╔══

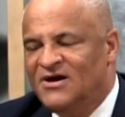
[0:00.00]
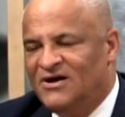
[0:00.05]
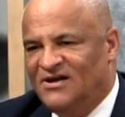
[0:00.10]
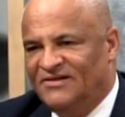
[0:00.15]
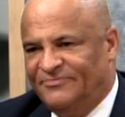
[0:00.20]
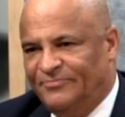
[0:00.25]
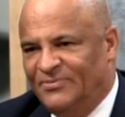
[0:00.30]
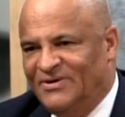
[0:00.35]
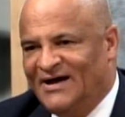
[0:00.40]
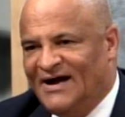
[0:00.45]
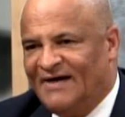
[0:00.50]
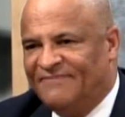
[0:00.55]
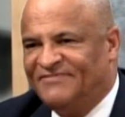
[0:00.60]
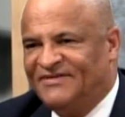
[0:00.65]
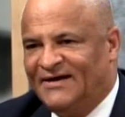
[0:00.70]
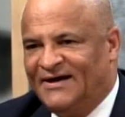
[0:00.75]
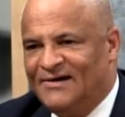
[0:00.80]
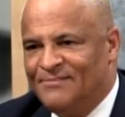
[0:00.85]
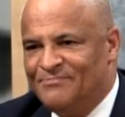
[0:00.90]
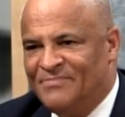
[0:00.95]
we have to
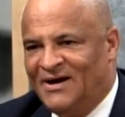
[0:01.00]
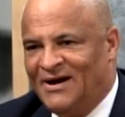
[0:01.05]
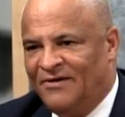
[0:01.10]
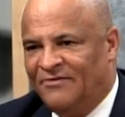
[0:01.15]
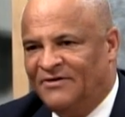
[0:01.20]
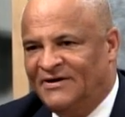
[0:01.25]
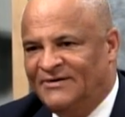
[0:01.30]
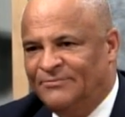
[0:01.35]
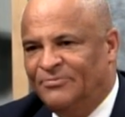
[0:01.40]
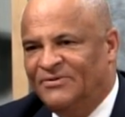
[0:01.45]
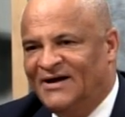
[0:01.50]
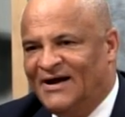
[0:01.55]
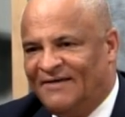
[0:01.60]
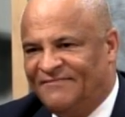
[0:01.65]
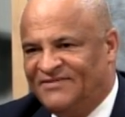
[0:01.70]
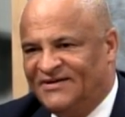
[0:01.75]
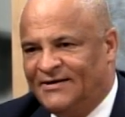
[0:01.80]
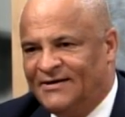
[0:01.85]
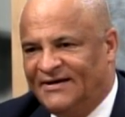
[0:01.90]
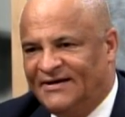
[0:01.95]
get married, we have to
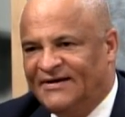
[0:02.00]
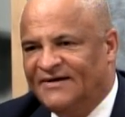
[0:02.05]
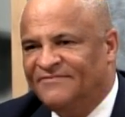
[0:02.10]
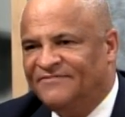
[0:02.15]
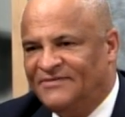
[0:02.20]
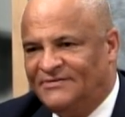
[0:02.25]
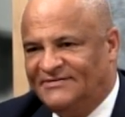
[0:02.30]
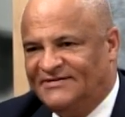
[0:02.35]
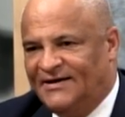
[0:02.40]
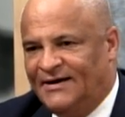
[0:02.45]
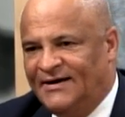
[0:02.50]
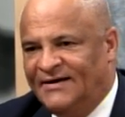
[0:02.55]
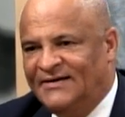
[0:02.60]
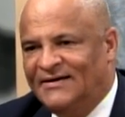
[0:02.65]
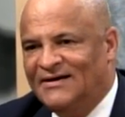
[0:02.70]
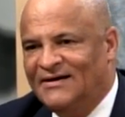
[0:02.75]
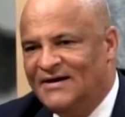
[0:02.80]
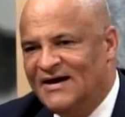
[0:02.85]
get give and take.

╚══

Work instructions >>
Your copy should restate every record word for word and contain no pictures.

Expected answer >>
[0:00.00]
[0:00.05]
[0:00.10]
[0:00.15]
[0:00.20]
[0:00.25]
[0:00.30]
[0:00.35]
[0:00.40]
[0:00.45]
[0:00.50]
[0:00.55]
[0:00.60]
[0:00.65]
[0:00.70]
[0:00.75]
[0:00.80]
[0:00.85]
[0:00.90]
[0:00.95]
we have to
[0:01.00]
[0:01.05]
[0:01.10]
[0:01.15]
[0:01.20]
[0:01.25]
[0:01.30]
[0:01.35]
[0:01.40]
[0:01.45]
[0:01.50]
[0:01.55]
[0:01.60]
[0:01.65]
[0:01.70]
[0:01.75]
[0:01.80]
[0:01.85]
[0:01.90]
[0:01.95]
get married, we have to
[0:02.00]
[0:02.05]
[0:02.10]
[0:02.15]
[0:02.20]
[0:02.25]
[0:02.30]
[0:02.35]
[0:02.40]
[0:02.45]
[0:02.50]
[0:02.55]
[0:02.60]
[0:02.65]
[0:02.70]
[0:02.75]
[0:02.80]
[0:02.85]
get give and take.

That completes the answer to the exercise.